Forget Overclocking, I want to see how low that Vcore can go!

Wanescotting

Diamond Member
Feb 4, 2004
3,219
0
76
Well, in my previous thread I wanted help overclocking. Changed my mind.

Out of curiousity, I lowered my vcore to 1.26 before I left the house 7 hours ago. I left Prime 95 running, and it was still going when I returned!

This has peaked my interest!

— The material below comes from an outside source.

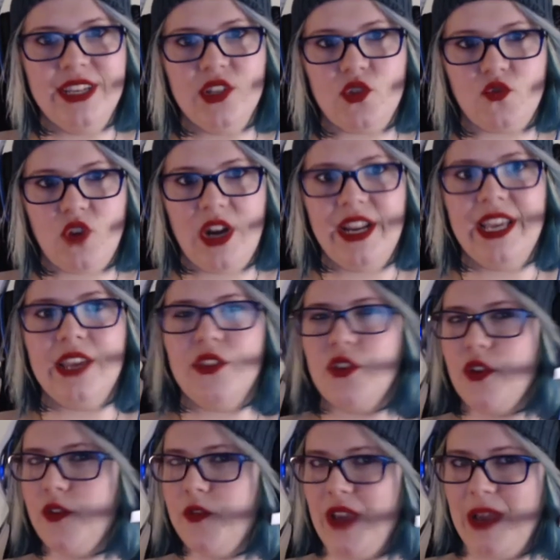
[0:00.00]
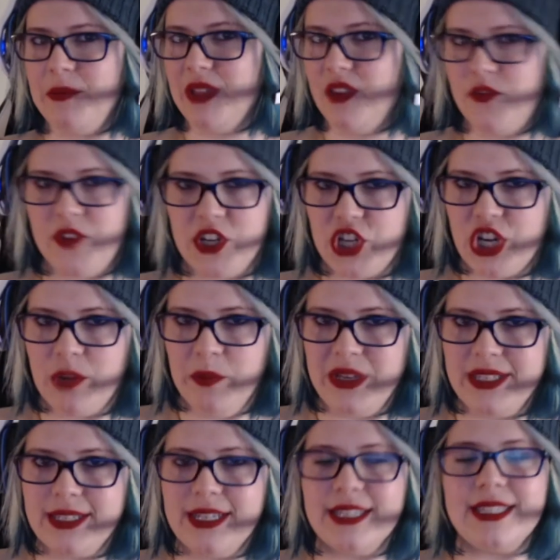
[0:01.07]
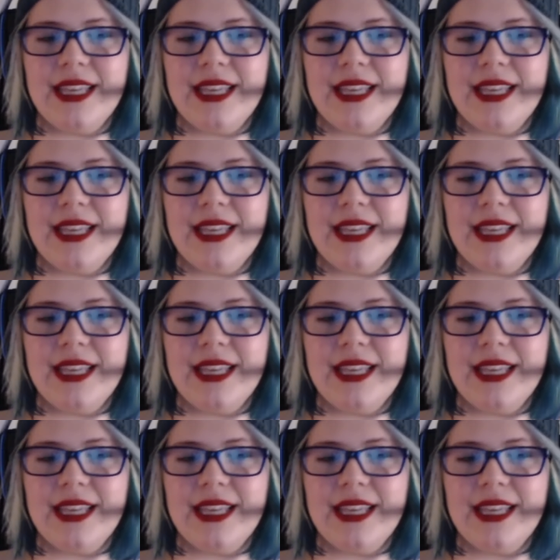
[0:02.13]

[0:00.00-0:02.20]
is running their family fishing business.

Let's see just how low we can go shall we?

I am shooting for 1.20............

Phenom 2 x4 955 Black @ 3.2 GHZ (stock)
Asus M3n72 - D (750a)
Phenom 2 x4 955
8GB Patriot LL KIT 4-4-4-12 @800 MHZ (DDR2)
EVGA 9800, erm GT250........... Stock
Corsair 750HX (moment of silence for my retired Pc Power and Cooling 510, she gave me 5.5 years of great service)
 

SlowSpyder

Lifer
Jan 12, 2005
17,305
1,002
126
I wonder if you'll be able to give the multiplier a nudge with a voltage drop, that would be pretty nifty.
 

Rubycon

Madame President
Aug 10, 2005
17,768
485
126
Technically insufficient VCORE will produce the same symptoms (sans heat!) that overclocking and can corrupt your OS! Image/backup regularly to stay sane. ;)
 

Mothergoose729

Senior member
Mar 21, 2009
409
2
81
Underclocking is much more fun. I have my E2180 in my hackintosh OC'ed to 2.7ghz undervolted to 1.15v (from 1.3 stock). It consumes about 70 watts to the stock 65, and for whatever reason actually behaves cooler under prime95. My phenom II 940 can do 3.0ghz at 1.2125 volts, just short of 1.2v stably. If I underclock to 2.5ghz goes down to 1.1 volts. Very fun to experiment.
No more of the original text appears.